▸ Work instruction: Provide an exact repetition of every entry, with no word altered.

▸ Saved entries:
○ ○ ○ ○

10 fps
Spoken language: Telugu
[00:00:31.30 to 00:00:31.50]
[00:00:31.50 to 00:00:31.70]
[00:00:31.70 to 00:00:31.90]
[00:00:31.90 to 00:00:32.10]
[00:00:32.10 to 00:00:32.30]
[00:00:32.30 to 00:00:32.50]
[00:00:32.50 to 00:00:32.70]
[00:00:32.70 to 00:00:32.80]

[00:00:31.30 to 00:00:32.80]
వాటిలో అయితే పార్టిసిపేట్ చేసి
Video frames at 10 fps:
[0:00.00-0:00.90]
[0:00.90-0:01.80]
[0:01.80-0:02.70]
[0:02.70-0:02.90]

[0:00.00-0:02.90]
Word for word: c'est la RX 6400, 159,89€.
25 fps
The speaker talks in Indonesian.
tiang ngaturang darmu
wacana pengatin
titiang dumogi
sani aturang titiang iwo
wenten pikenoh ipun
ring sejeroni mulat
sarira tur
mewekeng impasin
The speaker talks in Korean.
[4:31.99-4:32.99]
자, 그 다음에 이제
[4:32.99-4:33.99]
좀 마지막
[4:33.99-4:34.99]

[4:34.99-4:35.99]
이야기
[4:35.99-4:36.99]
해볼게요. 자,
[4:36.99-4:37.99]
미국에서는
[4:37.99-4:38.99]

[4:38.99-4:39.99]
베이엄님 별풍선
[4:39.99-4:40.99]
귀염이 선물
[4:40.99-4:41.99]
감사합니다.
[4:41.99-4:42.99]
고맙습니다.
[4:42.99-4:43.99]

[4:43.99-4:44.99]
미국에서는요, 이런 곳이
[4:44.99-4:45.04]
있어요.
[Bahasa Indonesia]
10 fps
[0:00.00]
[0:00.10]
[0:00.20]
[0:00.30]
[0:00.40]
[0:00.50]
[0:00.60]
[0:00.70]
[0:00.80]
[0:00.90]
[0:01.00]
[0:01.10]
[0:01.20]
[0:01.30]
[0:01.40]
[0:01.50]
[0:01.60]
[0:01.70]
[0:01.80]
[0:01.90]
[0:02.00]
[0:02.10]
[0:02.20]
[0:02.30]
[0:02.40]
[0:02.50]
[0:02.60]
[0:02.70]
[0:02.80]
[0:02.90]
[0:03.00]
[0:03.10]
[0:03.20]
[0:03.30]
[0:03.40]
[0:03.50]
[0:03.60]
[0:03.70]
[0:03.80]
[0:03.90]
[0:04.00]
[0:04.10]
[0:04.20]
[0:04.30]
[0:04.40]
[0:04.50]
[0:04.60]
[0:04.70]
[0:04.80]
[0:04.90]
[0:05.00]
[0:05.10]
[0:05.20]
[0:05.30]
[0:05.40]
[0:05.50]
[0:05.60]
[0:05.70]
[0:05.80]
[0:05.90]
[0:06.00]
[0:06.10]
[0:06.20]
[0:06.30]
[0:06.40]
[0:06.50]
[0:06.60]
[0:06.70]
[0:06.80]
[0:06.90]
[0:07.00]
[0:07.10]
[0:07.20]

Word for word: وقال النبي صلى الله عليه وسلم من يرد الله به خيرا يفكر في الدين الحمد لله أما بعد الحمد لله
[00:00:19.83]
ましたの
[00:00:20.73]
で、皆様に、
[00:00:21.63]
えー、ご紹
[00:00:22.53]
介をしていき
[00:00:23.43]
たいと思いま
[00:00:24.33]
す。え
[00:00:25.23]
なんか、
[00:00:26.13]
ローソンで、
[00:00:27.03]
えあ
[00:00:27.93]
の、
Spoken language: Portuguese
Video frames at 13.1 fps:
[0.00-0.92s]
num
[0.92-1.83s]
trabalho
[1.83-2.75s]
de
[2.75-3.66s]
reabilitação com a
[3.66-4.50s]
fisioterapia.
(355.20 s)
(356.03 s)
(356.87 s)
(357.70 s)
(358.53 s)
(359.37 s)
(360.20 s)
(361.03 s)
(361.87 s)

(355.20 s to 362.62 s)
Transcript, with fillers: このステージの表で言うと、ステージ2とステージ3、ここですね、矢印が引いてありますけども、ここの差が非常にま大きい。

○ ○ ○ ○

▸ Answer box:
10 fps
Spoken language: Telugu
[00:00:31.30 to 00:00:31.50]
[00:00:31.50 to 00:00:31.70]
[00:00:31.70 to 00:00:31.90]
[00:00:31.90 to 00:00:32.10]
[00:00:32.10 to 00:00:32.30]
[00:00:32.30 to 00:00:32.50]
[00:00:32.50 to 00:00:32.70]
[00:00:32.70 to 00:00:32.80]

[00:00:31.30 to 00:00:32.80]
వాటిలో అయితే పార్టిసిపేట్ చేసి
Video frames at 10 fps:
[0:00.00-0:00.90]
[0:00.90-0:01.80]
[0:01.80-0:02.70]
[0:02.70-0:02.90]

[0:00.00-0:02.90]
Word for word: c'est la RX 6400, 159,89€.
25 fps
The speaker talks in Indonesian.
tiang ngaturang darmu
wacana pengatin
titiang dumogi
sani aturang titiang iwo
wenten pikenoh ipun
ring sejeroni mulat
sarira tur
mewekeng impasin
The speaker talks in Korean.
[4:31.99-4:32.99]
자, 그 다음에 이제
[4:32.99-4:33.99]
좀 마지막
[4:33.99-4:34.99]

[4:34.99-4:35.99]
이야기
[4:35.99-4:36.99]
해볼게요. 자,
[4:36.99-4:37.99]
미국에서는
[4:37.99-4:38.99]

[4:38.99-4:39.99]
베이엄님 별풍선
[4:39.99-4:40.99]
귀염이 선물
[4:40.99-4:41.99]
감사합니다.
[4:41.99-4:42.99]
고맙습니다.
[4:42.99-4:43.99]

[4:43.99-4:44.99]
미국에서는요, 이런 곳이
[4:44.99-4:45.04]
있어요.
[Bahasa Indonesia]
10 fps
[0:00.00]
[0:00.10]
[0:00.20]
[0:00.30]
[0:00.40]
[0:00.50]
[0:00.60]
[0:00.70]
[0:00.80]
[0:00.90]
[0:01.00]
[0:01.10]
[0:01.20]
[0:01.30]
[0:01.40]
[0:01.50]
[0:01.60]
[0:01.70]
[0:01.80]
[0:01.90]
[0:02.00]
[0:02.10]
[0:02.20]
[0:02.30]
[0:02.40]
[0:02.50]
[0:02.60]
[0:02.70]
[0:02.80]
[0:02.90]
[0:03.00]
[0:03.10]
[0:03.20]
[0:03.30]
[0:03.40]
[0:03.50]
[0:03.60]
[0:03.70]
[0:03.80]
[0:03.90]
[0:04.00]
[0:04.10]
[0:04.20]
[0:04.30]
[0:04.40]
[0:04.50]
[0:04.60]
[0:04.70]
[0:04.80]
[0:04.90]
[0:05.00]
[0:05.10]
[0:05.20]
[0:05.30]
[0:05.40]
[0:05.50]
[0:05.60]
[0:05.70]
[0:05.80]
[0:05.90]
[0:06.00]
[0:06.10]
[0:06.20]
[0:06.30]
[0:06.40]
[0:06.50]
[0:06.60]
[0:06.70]
[0:06.80]
[0:06.90]
[0:07.00]
[0:07.10]
[0:07.20]

Word for word: وقال النبي صلى الله عليه وسلم من يرد الله به خيرا يفكر في الدين الحمد لله أما بعد الحمد لله
[00:00:19.83]
ましたの
[00:00:20.73]
で、皆様に、
[00:00:21.63]
えー、ご紹
[00:00:22.53]
介をしていき
[00:00:23.43]
たいと思いま
[00:00:24.33]
す。え
[00:00:25.23]
なんか、
[00:00:26.13]
ローソンで、
[00:00:27.03]
えあ
[00:00:27.93]
の、
Spoken language: Portuguese
Video frames at 13.1 fps:
[0.00-0.92s]
num
[0.92-1.83s]
trabalho
[1.83-2.75s]
de
[2.75-3.66s]
reabilitação com a
[3.66-4.50s]
fisioterapia.
(355.20 s)
(356.03 s)
(356.87 s)
(357.70 s)
(358.53 s)
(359.37 s)
(360.20 s)
(361.03 s)
(361.87 s)

(355.20 s to 362.62 s)
Transcript, with fillers: このステージの表で言うと、ステージ2とステージ3、ここですね、矢印が引いてありますけども、ここの差が非常にま大きい。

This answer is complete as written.